The records that follow must be repeated exactly, except for their pictures.

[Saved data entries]
- - - -
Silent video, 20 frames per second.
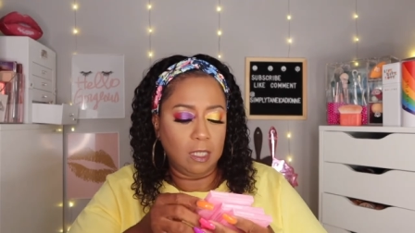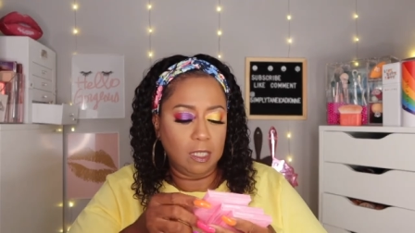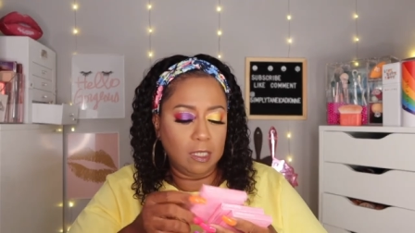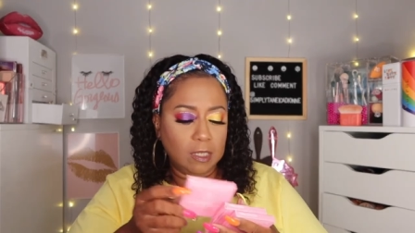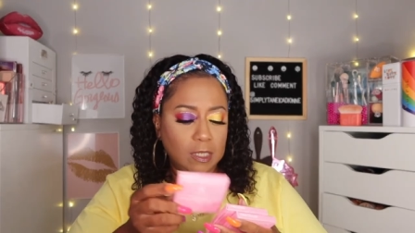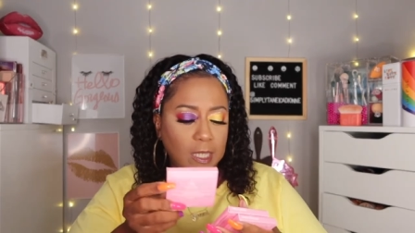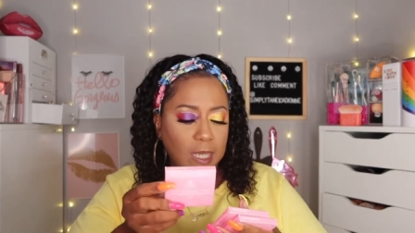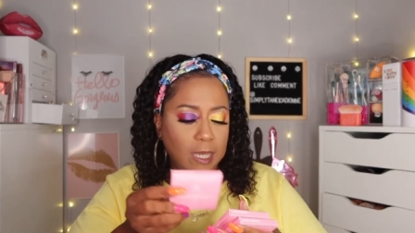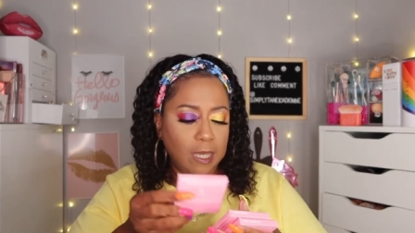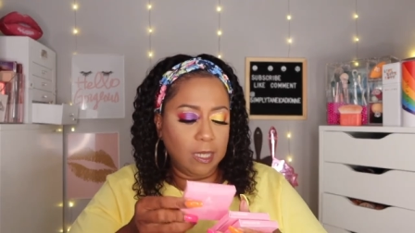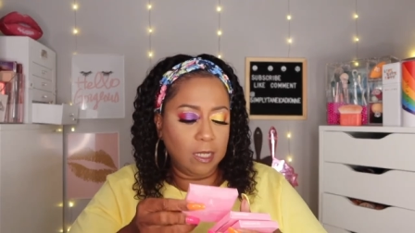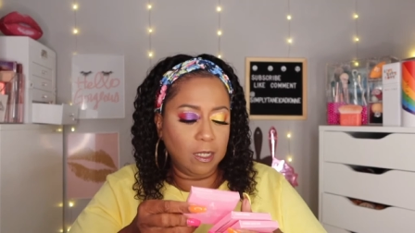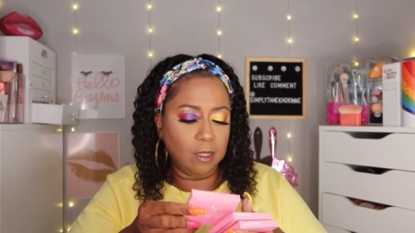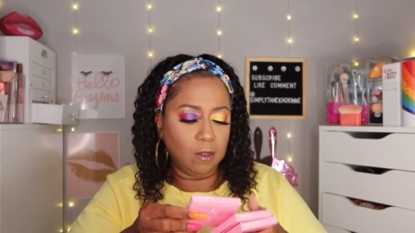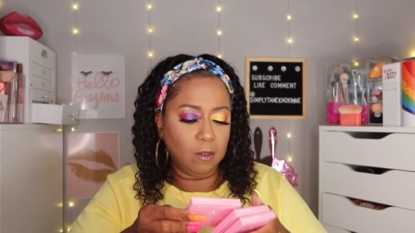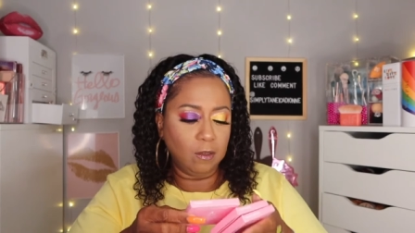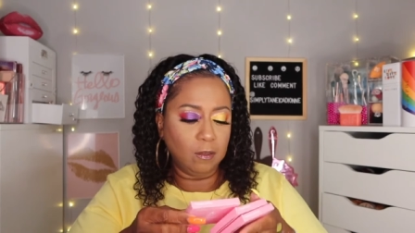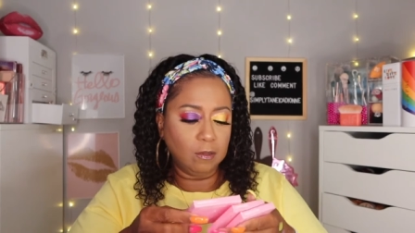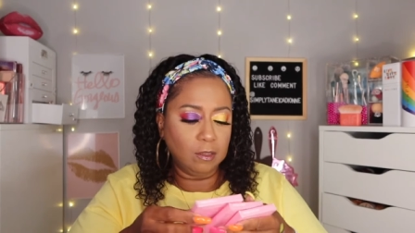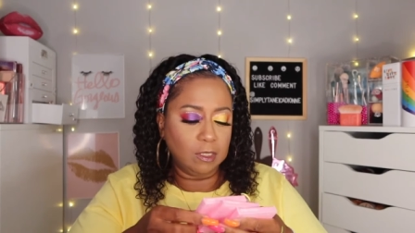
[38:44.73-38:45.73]

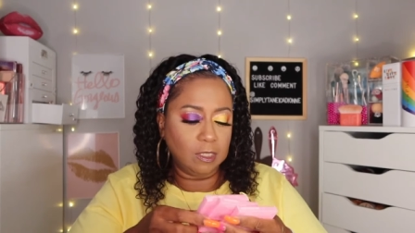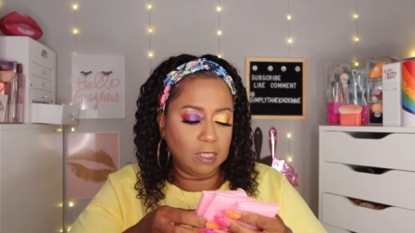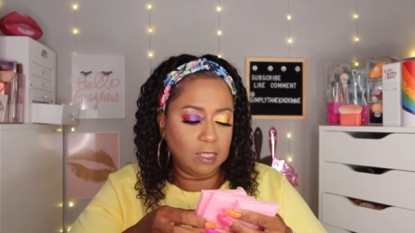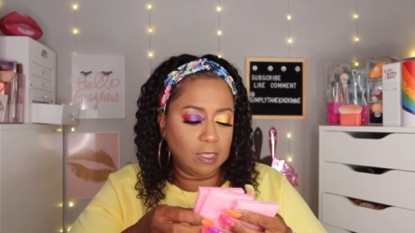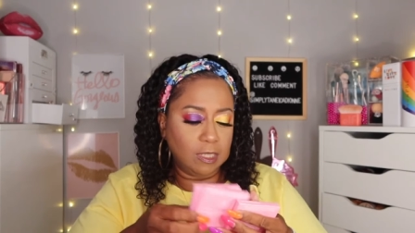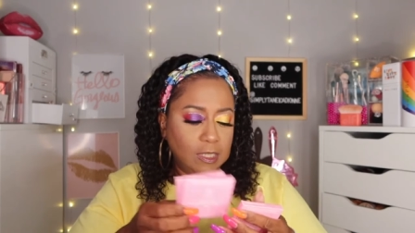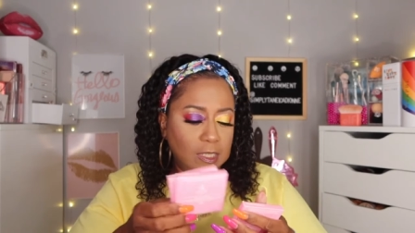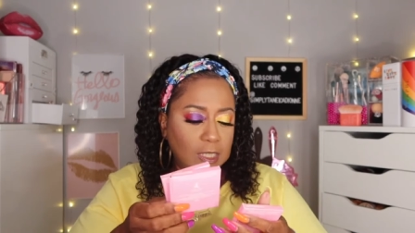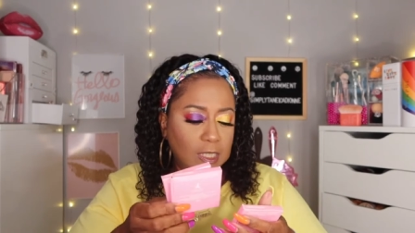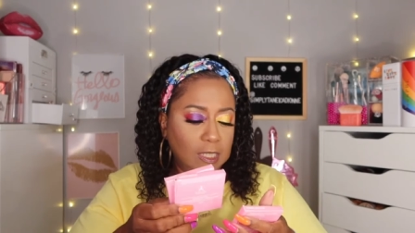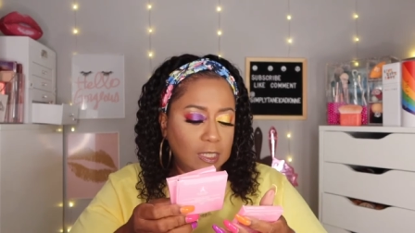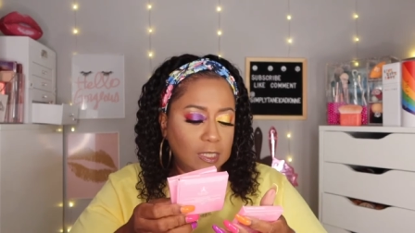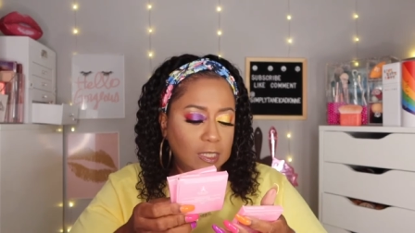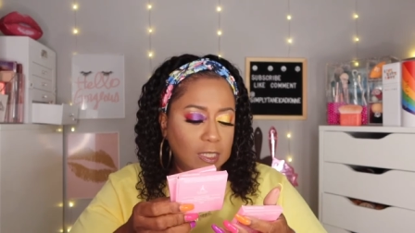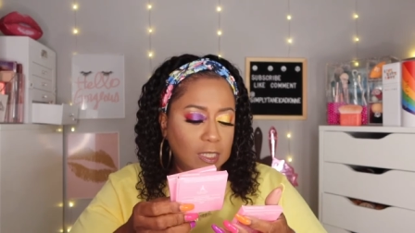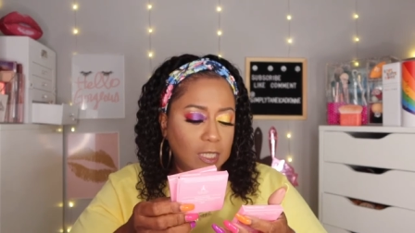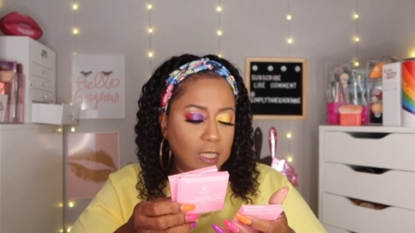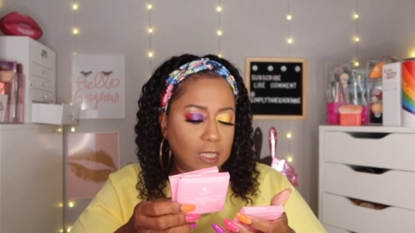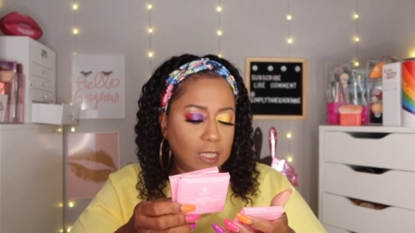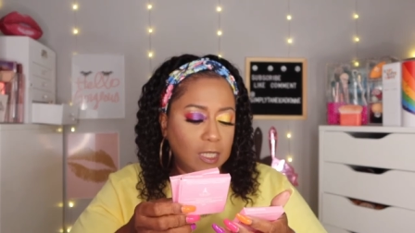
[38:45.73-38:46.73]
entitled
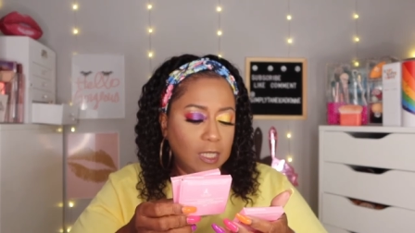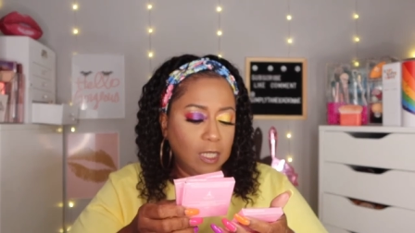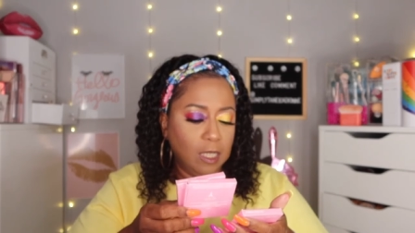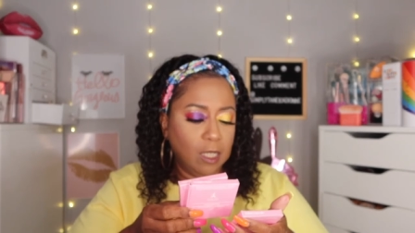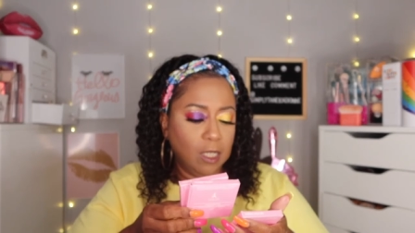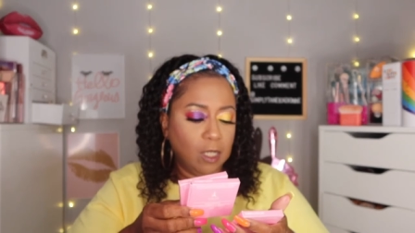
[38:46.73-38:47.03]
deceased and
- - - -
> [SOLUTION FOR THIS TASK]
Silent video, 20 frames per second.
[38:44.73-38:45.73]

[38:45.73-38:46.73]
entitled
[38:46.73-38:47.03]
deceased and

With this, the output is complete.